Came across some of my old poetry tonight and thought I’d change things up and bit and post some! Enjoy!

My youth was not
Really lost
Just used up,
Because growth costs
Pain and desire
Anguish and loss
All just tokens of a battle
Brilliantly fought
Poetry flowing
Like a waterfall
Rushing to be free
I hear my art call
Life flows all around me
Like the blood within my veins
Purity and security all given up in haste
Life is the total of losses and gains

Getting Unstuck

Originally published at blogger, here was my moment of moving on:

Eleven months ago when I was packing up my office after being laid off, I threw my box of business cards into stuff I was taking home with me.

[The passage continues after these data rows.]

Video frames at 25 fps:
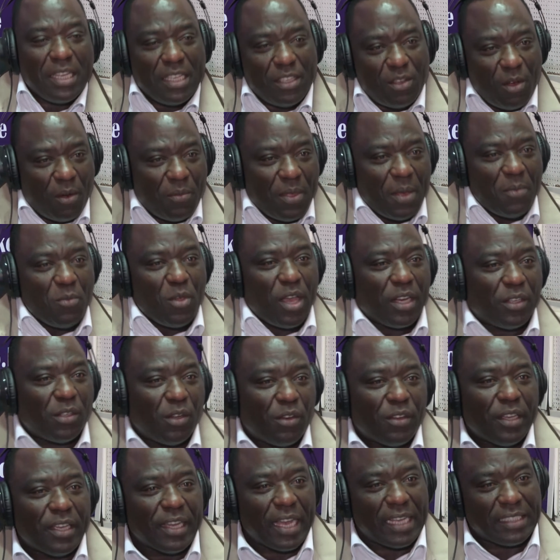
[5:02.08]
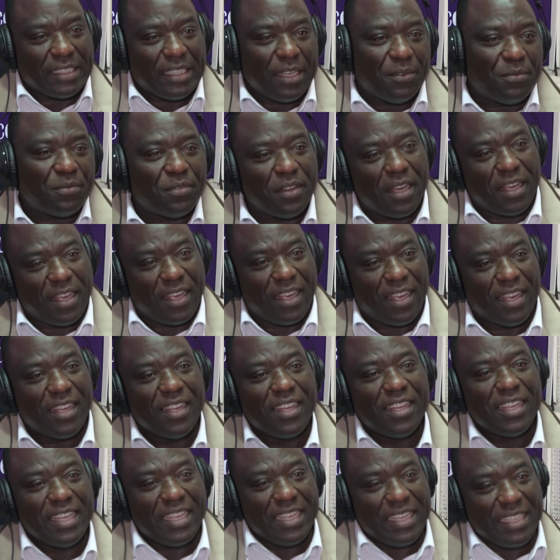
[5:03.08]
each of them you are talking as if
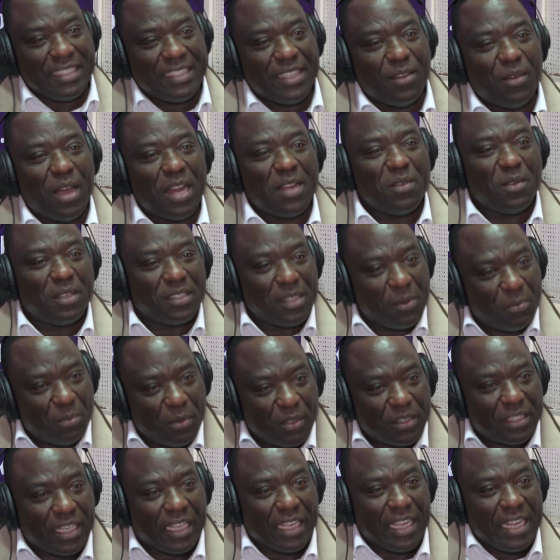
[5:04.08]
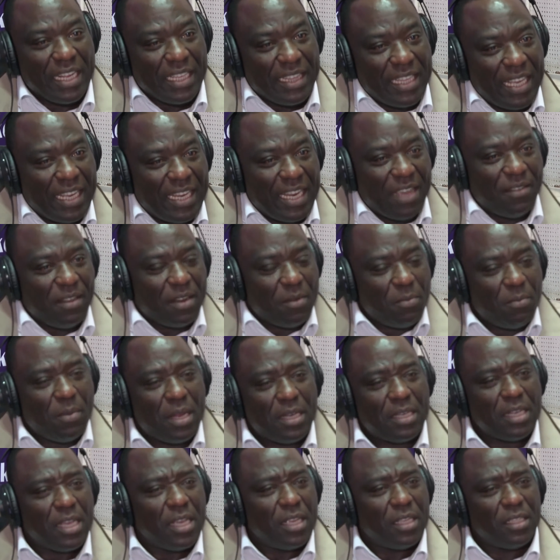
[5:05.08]
he's the one you are supporting. They never,
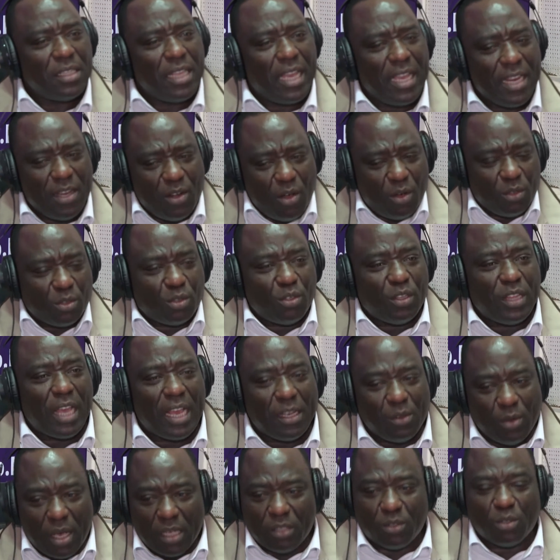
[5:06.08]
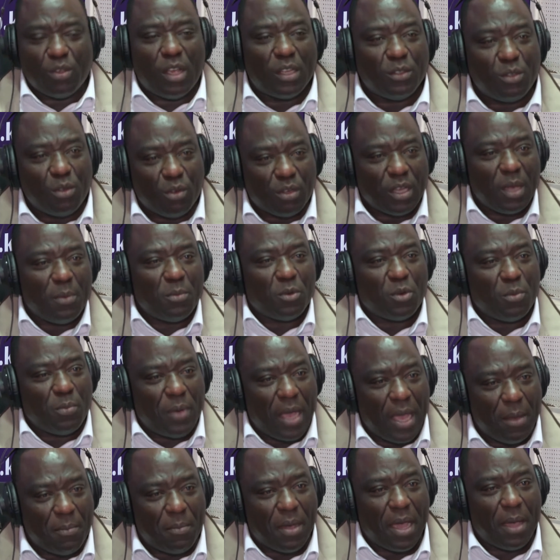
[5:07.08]
but they know. So that's why so and so came to
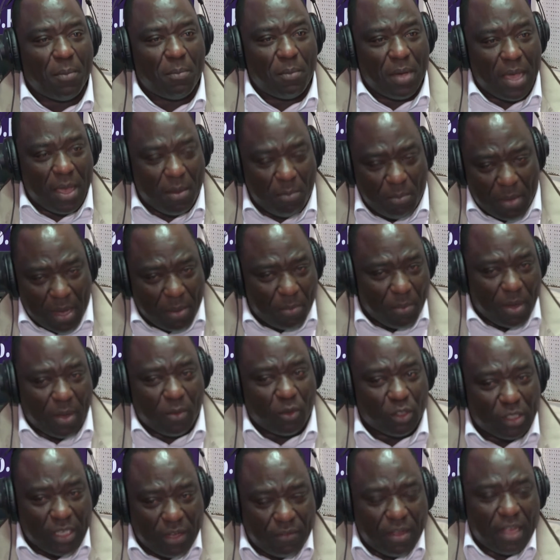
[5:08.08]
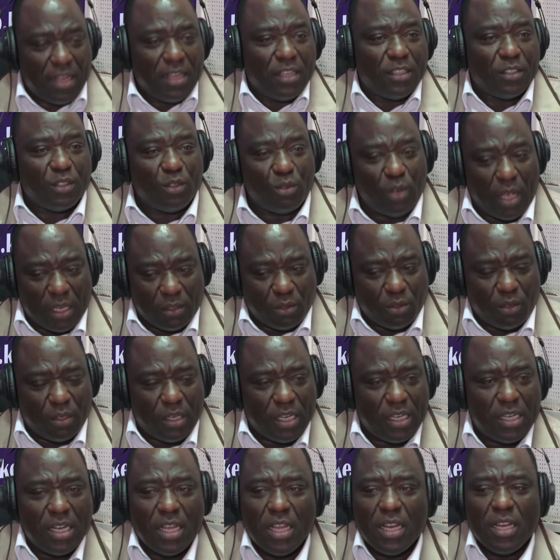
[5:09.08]
my whatever. So and so
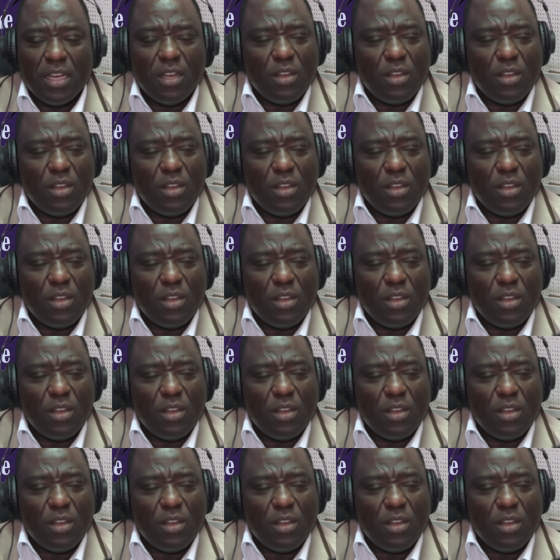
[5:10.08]
did.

I sat the rolling case full of the detritus of my career in a corner of my home office and ignored it for close to a year. A good friend, former supervisor and mentor asked me for some material from a presentation I delivered at a conference a couple of years ago, so I went digging through it, finally. Found those business cards, stared at them for awhile, wondering for what purpose I had kept them, decided I kept them because, at that time, I had not yet let go, not processed that particular loss fully. I then surprised myself by realizing that it doesn’t hurt anymore to think about it. Threw them in the trash, it felt good, cathartic. It was at that very moment that I truly let the last of it go, the vestiges of outrage, pain and loss garnered from not just the loss of a job or even a career trajectory, but my sense of purpose in my work life and all the people who truly made up a second family to me, the coworkers, clients, community and contacts, the relationships forged in that time. It was a relief to feel the weight lift completely and realize that it had been getting lighter and lighter all along. Now I finally feel fully invested in my new job, no longer holding a piece of myself back from it for some vague reasons I couldn’t even articulate. At the same time I was not fully invested in the new job, I also did not let myself look for or think about other options, like graduate school or another job entirely. Probably for those same vague reasons. Now I feel like I can truly move forward again, after a year of feeling like I slid backwards then got stuck. It feels good to be unstuck!